4 Replies Latest reply on Apr 15, 2011 12:55 PM by wdfink

    Clustering: Master-Slave Identification Problem

    nprasanna

      Hi,

           I have Jboss EAP 5.1 on 2 Linux Virtual Machines. I wanted to test clustering.

           Without modifying any configuration I started the servers with the following commands:

       

      First Machine:

      sh run.sh -c Production -g MyCluster -u 239.255.1.7 -b 192.168.41.132 -Djboss.messaging.ServerPeerID=1

          

      When the first one was up and running I started the second one:

      sh run.sh -c Production -g MyCluster -u 239.255.1.7 -b 192.168.41.134 -Djboss.messaging.ServerPeerID=2

       

      The Problem:

      When the second server is also up and running, in server.log of the 1st server, I get the following repeated warning messages:

       

      2011-04-13 09:10:32,087 WARN  [org.jgroups.protocols.pbcast.NAKACK] (OOB-19,192.168.41.132:55200) 192.168.41.132:55200] discarded message from non-member 192.168.41.134:55200, my view is [192.168.41.132:55200|0] [192.168.41.132:55200]

       

      The second server's log apparently has started it's own Cluster I guess as seen in the log. It identifies itself as the first and only member of its cluster. I think it indicates that both are behaving as Masters, not identifying each others, maybe.

       

      The Weird Part:

           If I start the second Server first and then the first server, the situation is surprisingly not reversed!!  I still get the repeated warnings mentioned above only in the first server's log.

       

      The various multicast ports that I tested with were:

      224.0.0.0 through 224.0.0.255 and also 239.255.x.y

       

      Kindly help and clarify.

        • 1. Clustering: Master-Slave Identification Problem
          nprasanna

          Hi,

           

          This is an urgent problem. So kindly throw some light on it

           

          Thanks.

          • 2. Clustering: Master-Slave Identification Problem
            wdfink

            Looks like a multicast problem.

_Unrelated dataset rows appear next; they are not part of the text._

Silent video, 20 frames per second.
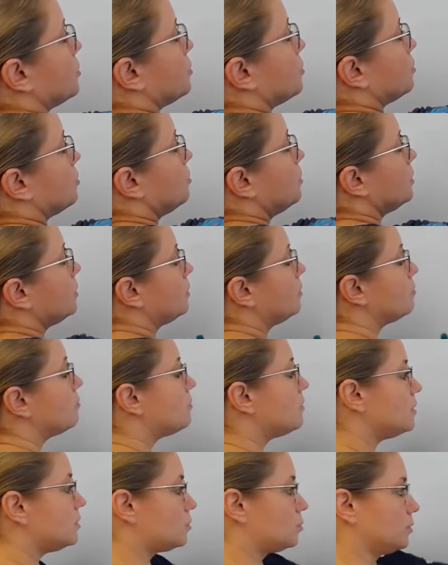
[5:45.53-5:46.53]
so on.
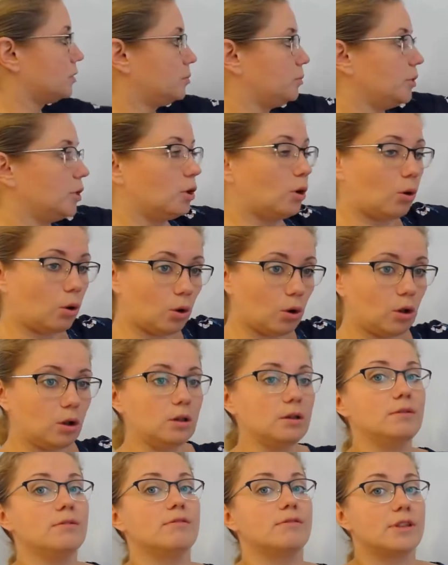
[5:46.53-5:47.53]
This will be
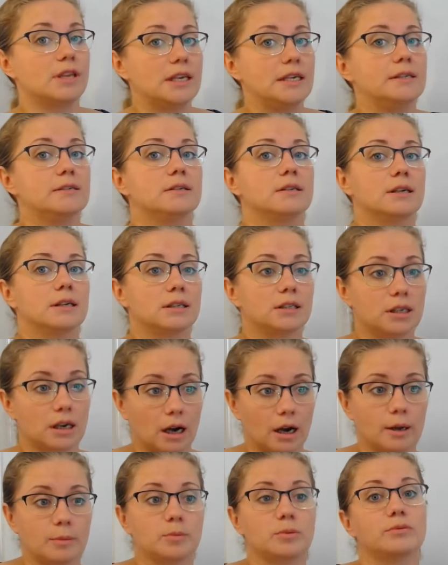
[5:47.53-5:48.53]
all this
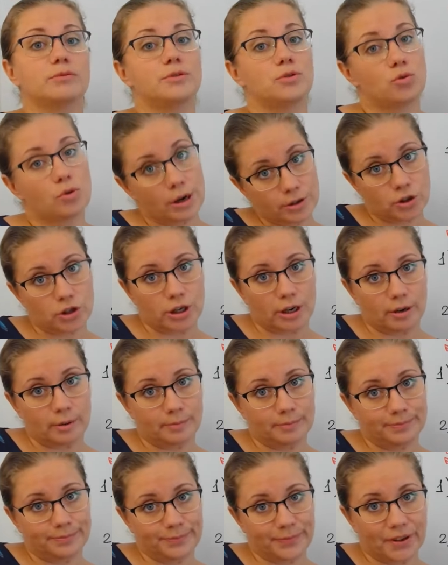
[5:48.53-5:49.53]
type of structure,
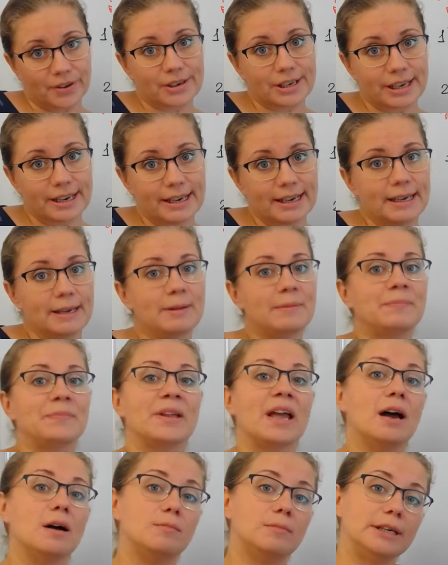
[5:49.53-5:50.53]
okay?
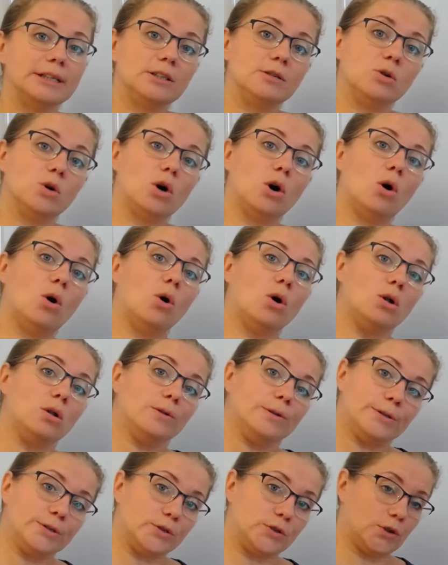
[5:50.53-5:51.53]
But
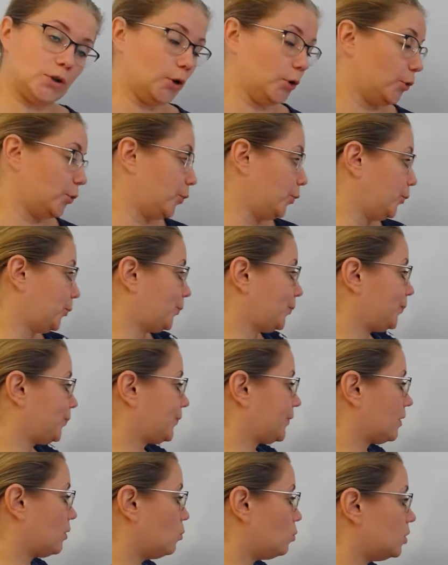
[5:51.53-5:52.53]
also,
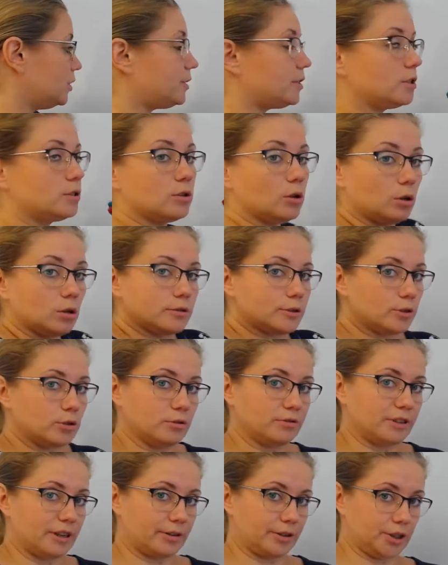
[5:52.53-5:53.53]
what is also
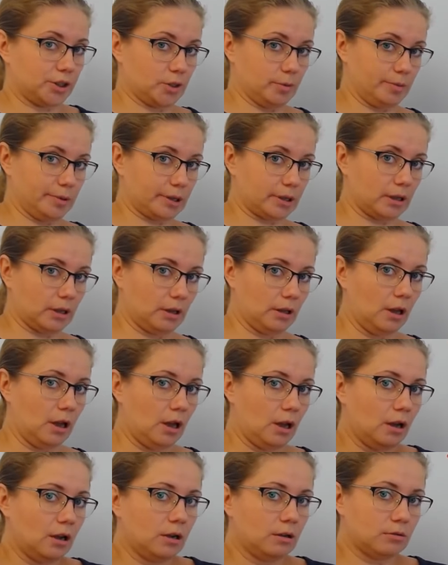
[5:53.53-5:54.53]
very typical
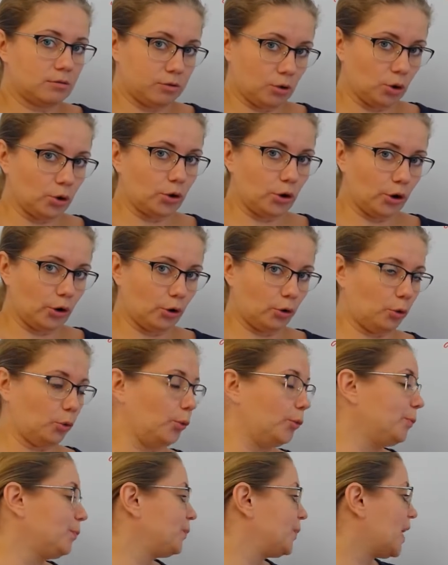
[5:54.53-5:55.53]
for go?
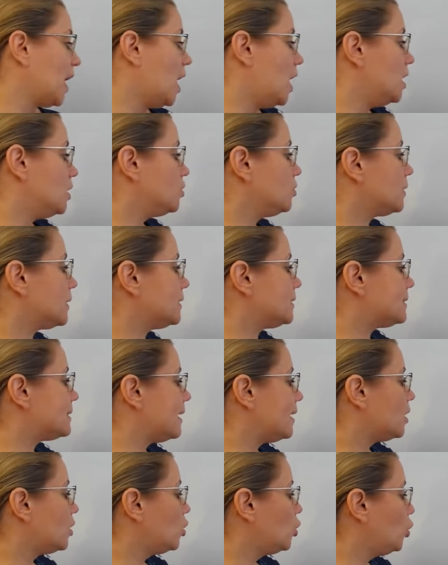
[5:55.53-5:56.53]
You can
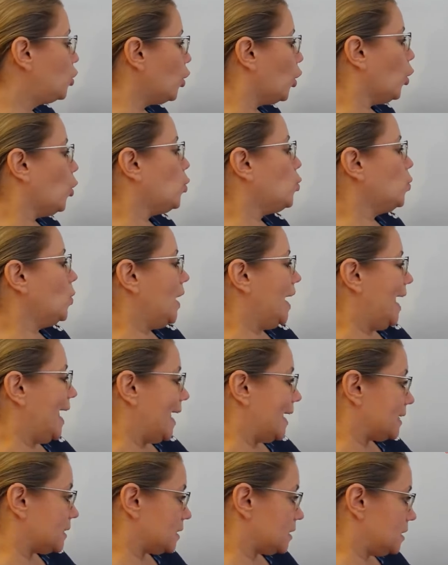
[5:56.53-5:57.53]
say go
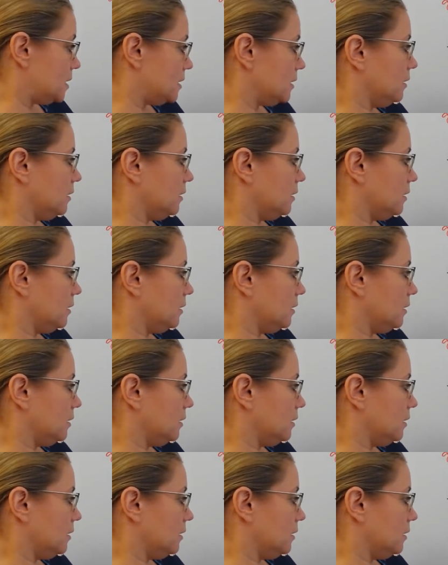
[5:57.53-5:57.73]
and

            I've answered different threads here (search might help), see http://community.jboss.org/thread/165144

             

            But you should read the wiki and test the multicast functionality, see

            http://http://community.jboss.org/wiki/TestingJBoss

            • 3. Clustering: Master-Slave Identification Problem
              nprasanna

              Hi Wolf-Dieter Fink,

                  Thanks for the reply. I tried the jgroups test that you've suggested http://community.jboss.org/wiki/TestingJBoss. I ran it in the 2 linux VM machines as suggested. But the result was the same as I had described in my initial post. It is this:

               

              Machine A  was started First and when the jgroups test command executed establishing a cluster successfully, I started the Machine B. Machine B was identified by Machine A. But not as  a cluster member. It threw repeated warning messages similar to the one I had mentioned in my first post:

               

              org.jgroups.protocols.pbcast.NAKACK handleMessage WARNING: Machine A's ip:32770] discarded message from non-member Machine B's ip:32770, my view is [Machine A's ip32770|0] [Machine A's ip:32770]

               

              - Machine A's ip - 192.168.41.132 Machine B's ip - 192.168.41.134

               

              NOW, if I start Machine B first and then Machine A, the output is not as expected. The same warning messages appear in Machine A, not in Machine B. Machine B just says it has started a cluster of its own.

               

              There was another chat-sort of test mentioned in this page:  http://www.jgroups.org/manual/html/ch02.html

              I ran this test too:

              Machine A was the receiver: The command was

              /usr/lib/jvm/java/bin/java -cp lib/concurrent.jar:server/testprofile/lib/jgroups.jar:common/lib/commons-logging.jar org.jgroups.tests.McastReceiverTest -mcast_addr 224.10.10.10 -port 5555 -bind_addr 192.168.41.132

               

              Machine B was the sender: The command:

              /usr/lib/jvm/java/bin/java -cp lib/concurrent.jar:server/testprofile/lib/jgroups.jar:common/lib/commons-logging.jar org.jgroups.tests.McastSenderTest -mcast_addr 224.10.10.10 -port 5555 -bind_addr 192.168.41.134

               

              Whatever I sent from B was well received by A. But when I made A as the sender, B didn't receive it at all!! Talk about well-receiving!  It's the same problem as before.

               

              I tried the tests with -Djava.net.preferIPv4Stack=true, -ttl=32(in the sender) as well. Still no luck.

               

              I checked the wiki(http://community.jboss.org/wiki/JGroups) and the faq (http://community.jboss.org/docs/DOC-9730) pages. But to no avail.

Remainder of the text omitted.